Working data:
--------------------
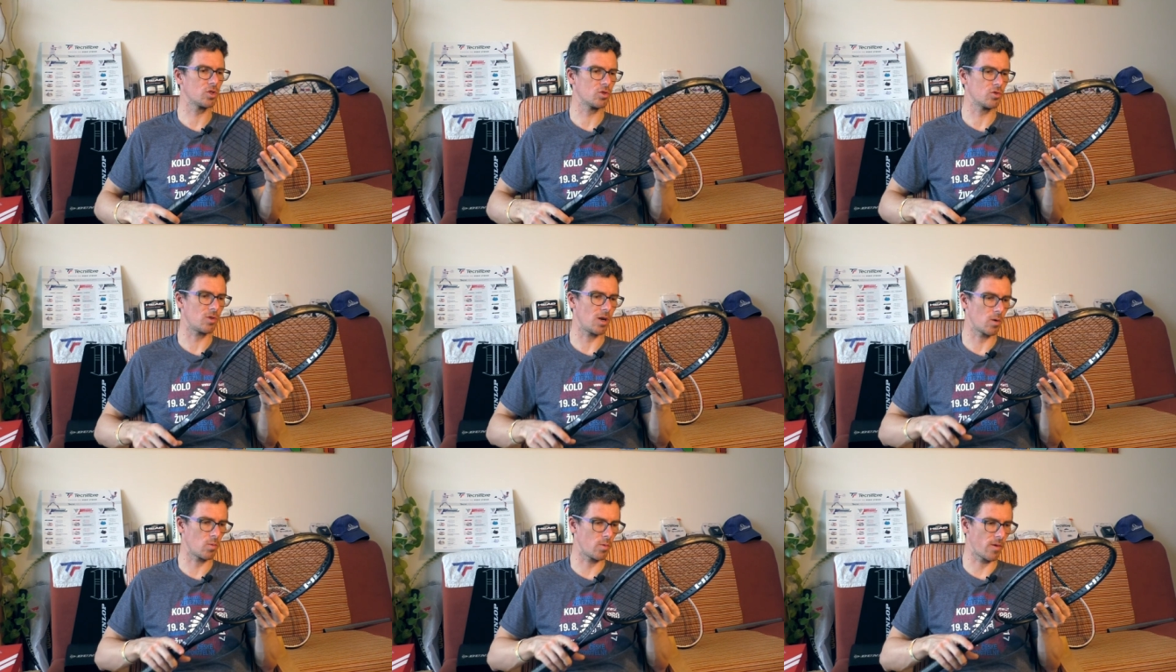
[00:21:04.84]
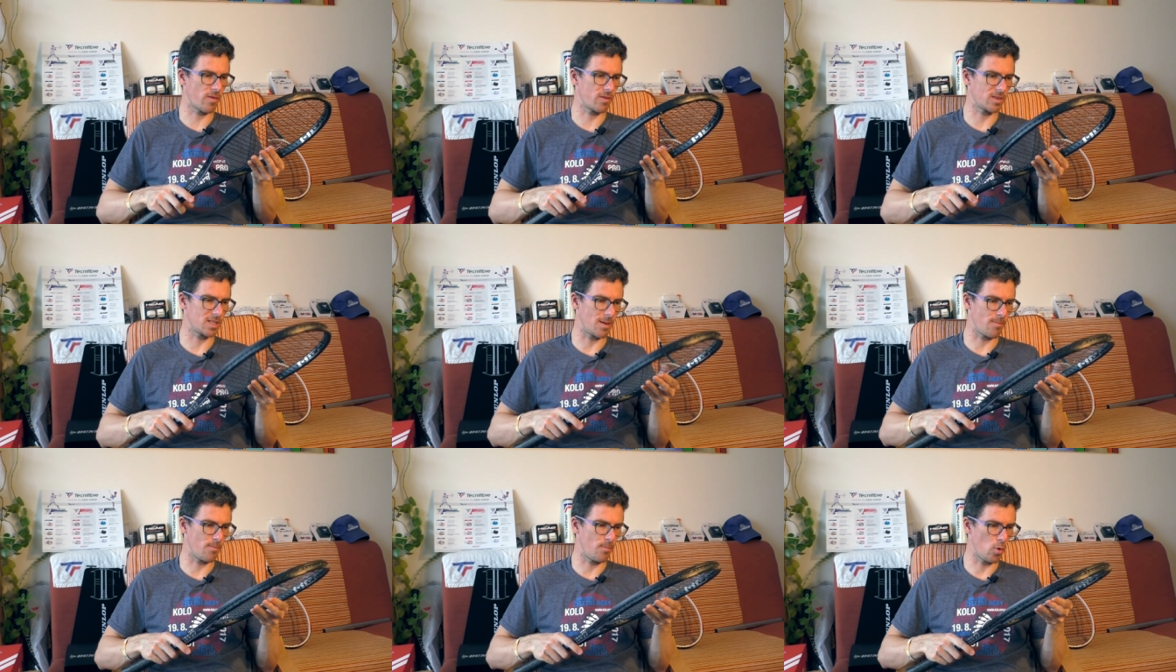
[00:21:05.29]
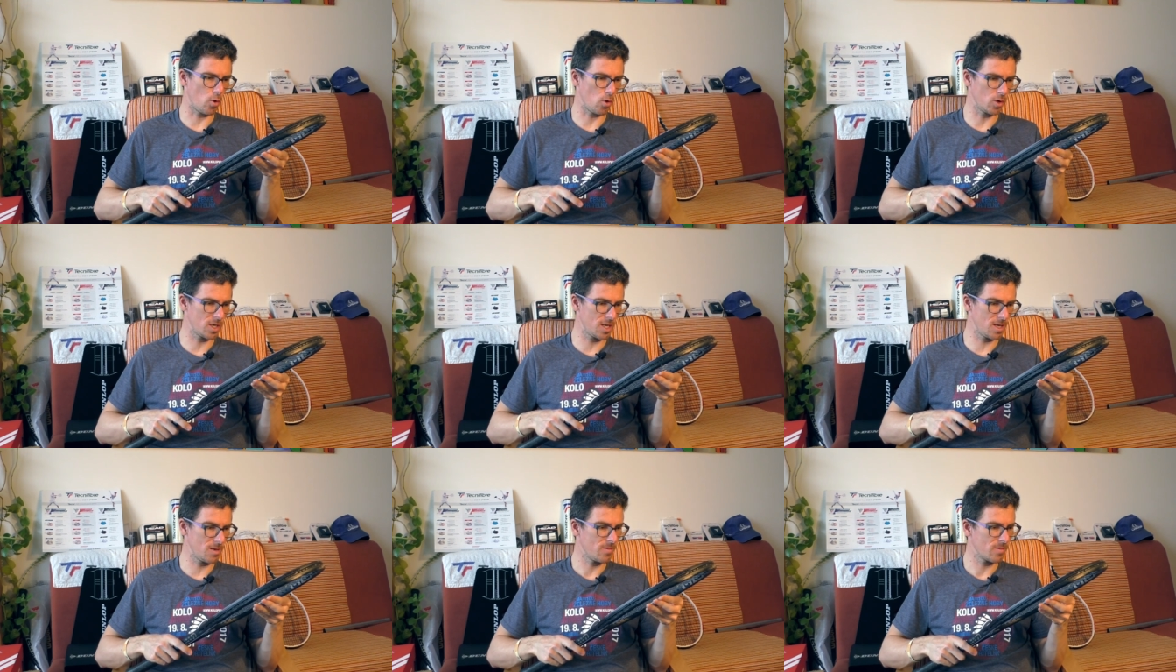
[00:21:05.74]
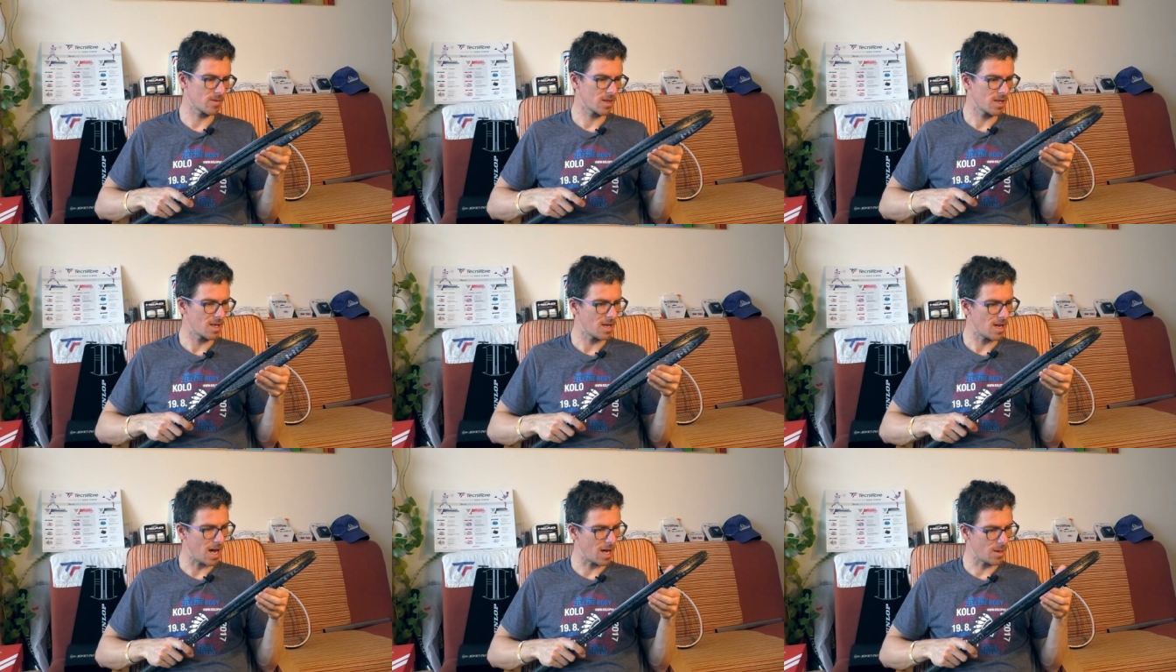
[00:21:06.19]
strung with some poly.
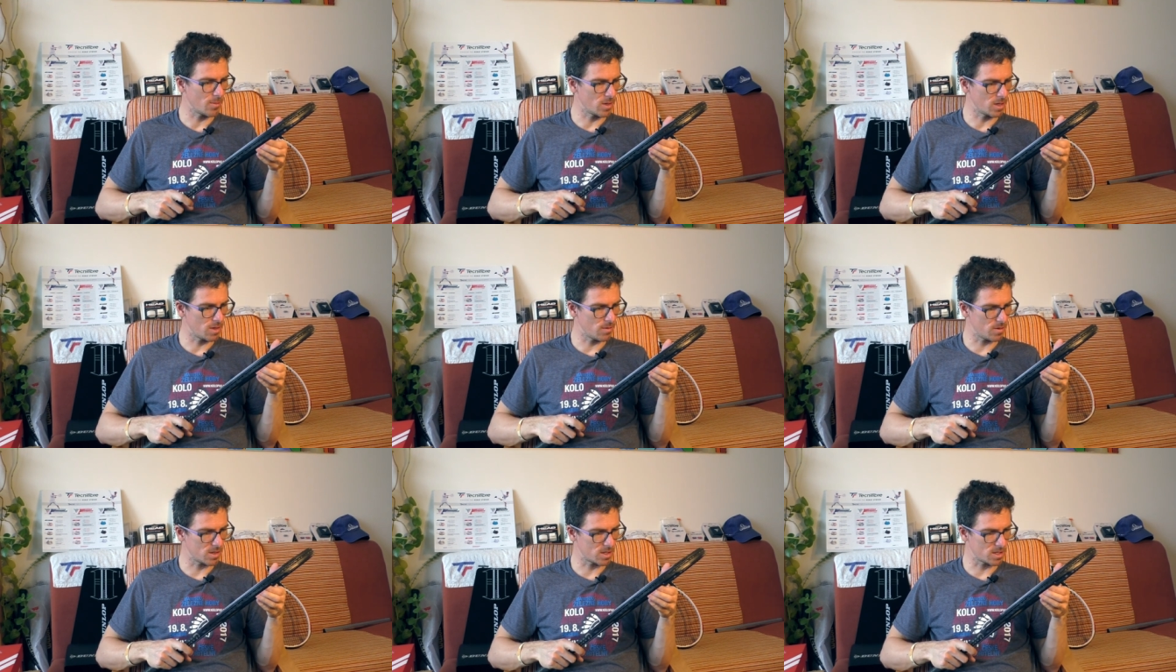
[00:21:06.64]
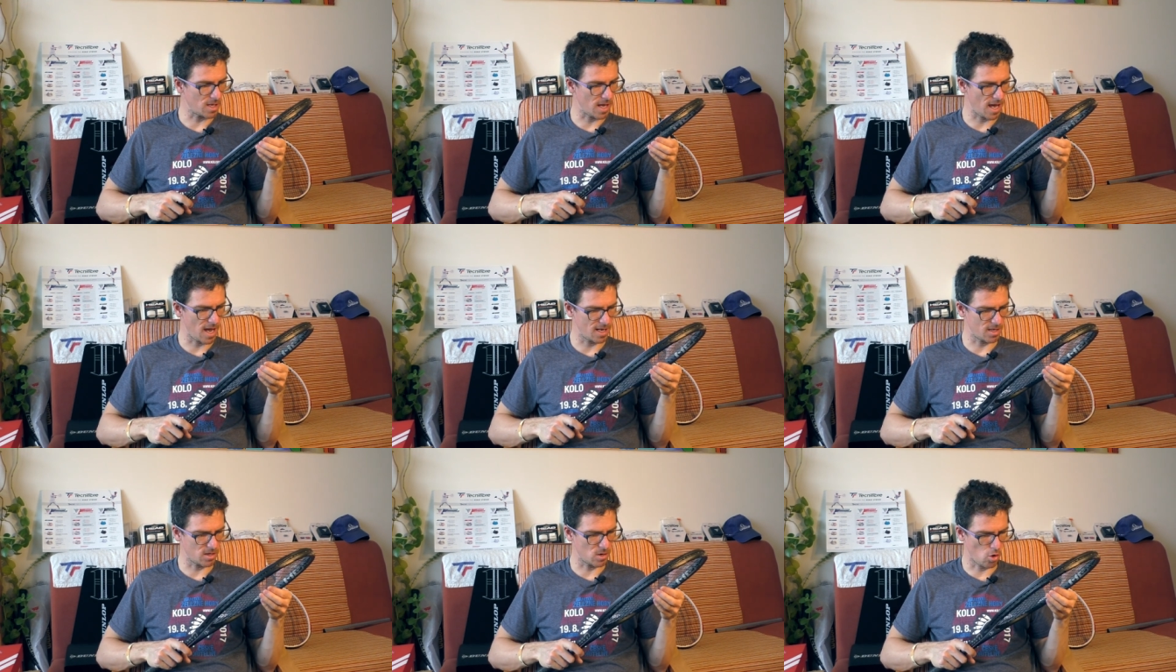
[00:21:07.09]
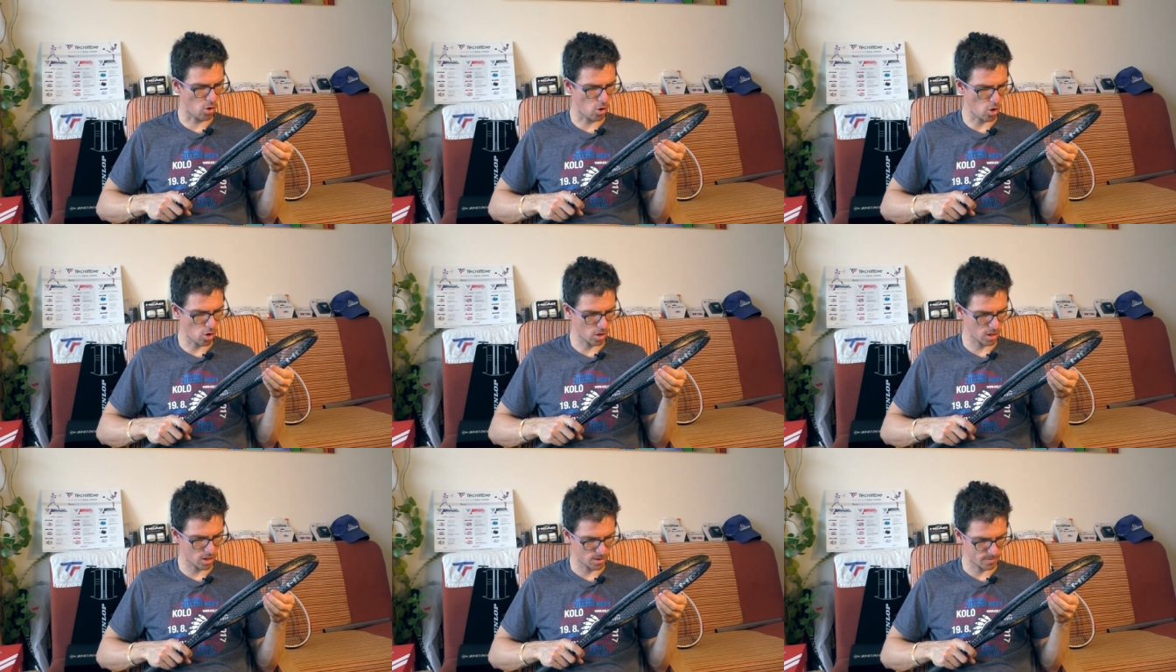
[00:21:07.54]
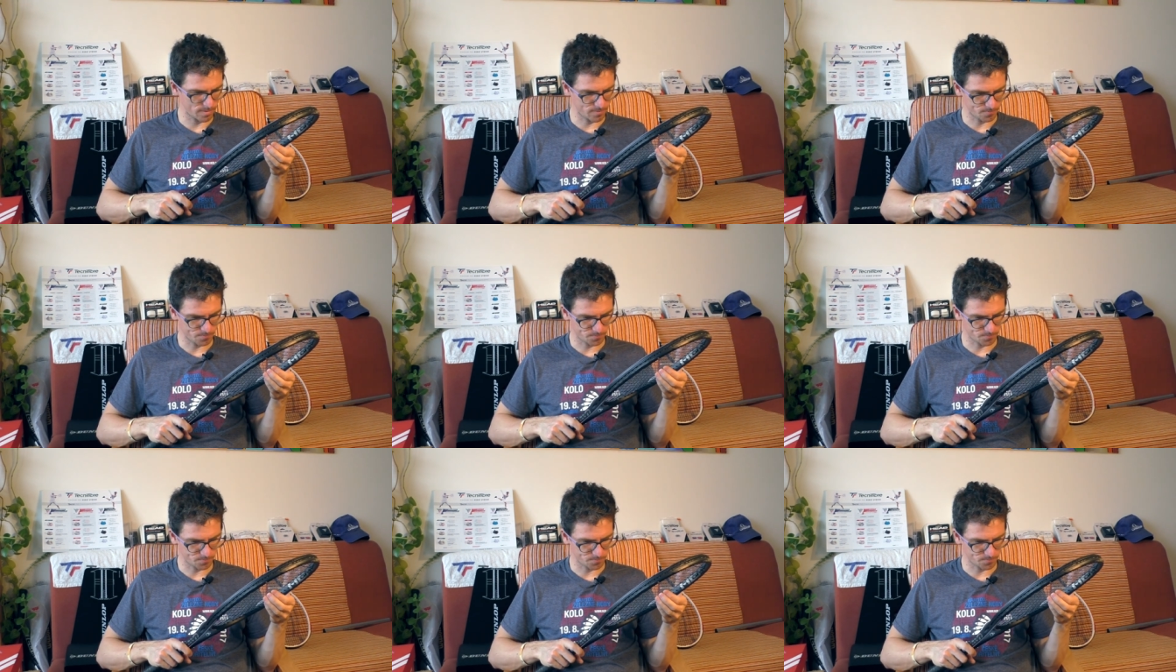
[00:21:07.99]
I believe it's a head hawk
--------------------
Exercise prompt: Print the complete listing exactly, apart from any pictures.

Exercise response:
[00:21:04.84]
[00:21:05.29]
[00:21:05.74]
[00:21:06.19]
strung with some poly.
[00:21:06.64]
[00:21:07.09]
[00:21:07.54]
[00:21:07.99]
I believe it's a head hawk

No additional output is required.